The first proposal to solve the problem by creating a Palestinian state was written before the war ended by Gazit’s department at military intelligence. Several weeks later, a secret panel discussing possibilities for the West Bank’s future criticized the plan because—strange as it sounds today— the state “would be regarded internationally as an Israeli puppet.”
The alternative was returning some or most of the West Bank to King Hussein. Cabinet minister and ex-general Yigal Allon proposed keeping East Jerusalem and the unpopulated desert along the Jordan River and giving the rest back. Hussein, in fact, was willing to make peace. The catch was that he insisted on a return to the prewar borders. There was no partner for the Allon Plan.
Eshkol himself, hoping to keep Gaza for Israel, set up a top-secret effort in 1968 to encourage Palestinian refugees to emigrate from the strip. The project flopped. Proponents of keeping all the land said that Jewish immigration would make up for the new Arab population. But dreams of mass aliya from the West remained a fantasy. A small increase in immigration from North America did not fulfill even a fraction of those proponents’ hope. In the 1990’s, Jews did flood into Israel from the former Soviet Union—but not enough to outweigh the Palestinian birthrate.
Soon after the war, labor party dissident Arie “Lova” Eliav and novelist Amos Oz argued that Israel must acknowledge that it was dealing not just with “Arab residents” but with a Palestinian people. Giving up the land taken in war could serve the purpose of ending the struggle between Jews and Palestinians over a shared homeland. That once-radical position became mainstream after the first Palestinian uprising 20 years ago. At last new possibilities seemed to open. The result was the Oslo Accord in 1993, which promised to resolve the dilemma of 1967.

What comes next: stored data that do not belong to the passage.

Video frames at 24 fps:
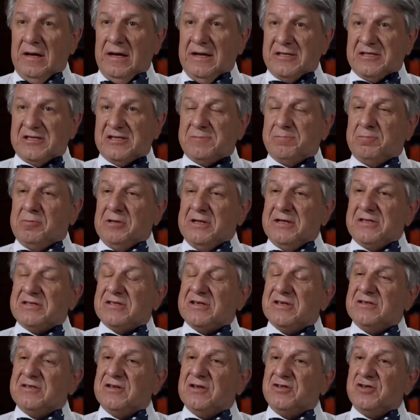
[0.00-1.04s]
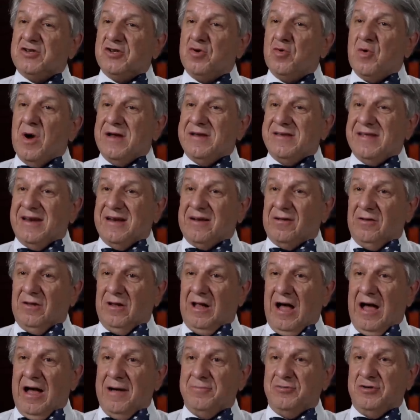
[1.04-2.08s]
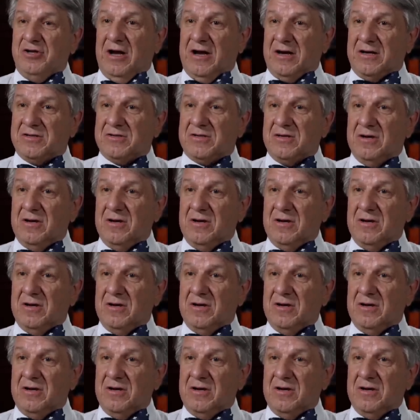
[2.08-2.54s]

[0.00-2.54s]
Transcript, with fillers: it splits into two identical objects,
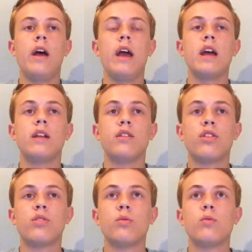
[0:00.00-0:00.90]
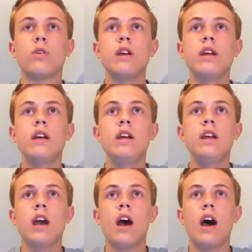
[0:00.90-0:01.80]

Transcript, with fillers: And three,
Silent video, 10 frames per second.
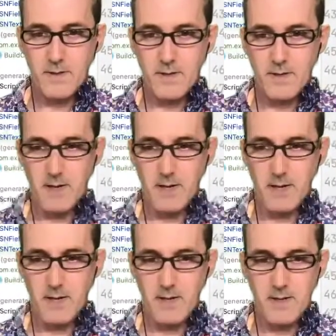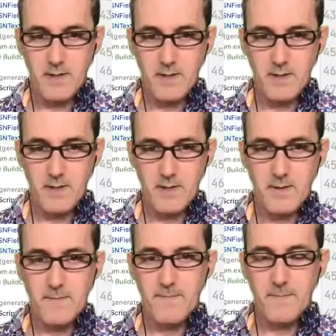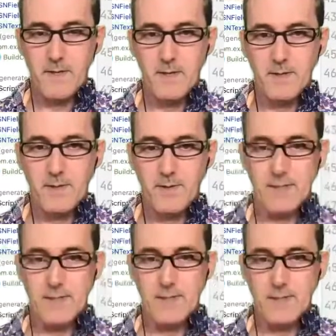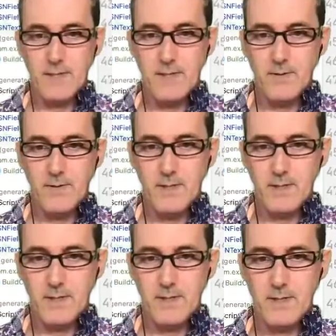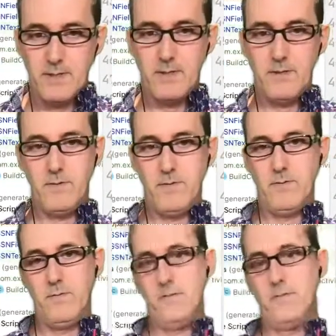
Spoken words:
Okay. So this isn't going to do anything to.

Instead, Israel was bitterly divided. Protests escalated until a radical believer in the Whole Land assassinated Prime Minister Yitzhak Rabin in 1995. In 2000, the Oslo process collapsed, largely over an old dispute: Would Israel have to give up all of the West Bank, as the Palestinians demanded, or only most, as Israel proposed? The brutality of the new Palestinian uprising left Israelis wondering once more if there was a peace partner. Then again, could there be any point to trying to keep the “dowry” (the land) if divorce from the “wife” (the Palestinians) was so clearly needed?
So 40 years later, the question remains— overwhelming and unsolved. In part, we can blame the lack of another Sadat. In part, though, we must also acknowledge our own indecision. We have wanted to have our land and trade it away, to make peace and barricade ourselves. History shows that the arguments were mostly known the day after the fighting. But the war will really only be over when Israel, as a country, chooses the purpose of those six days in June.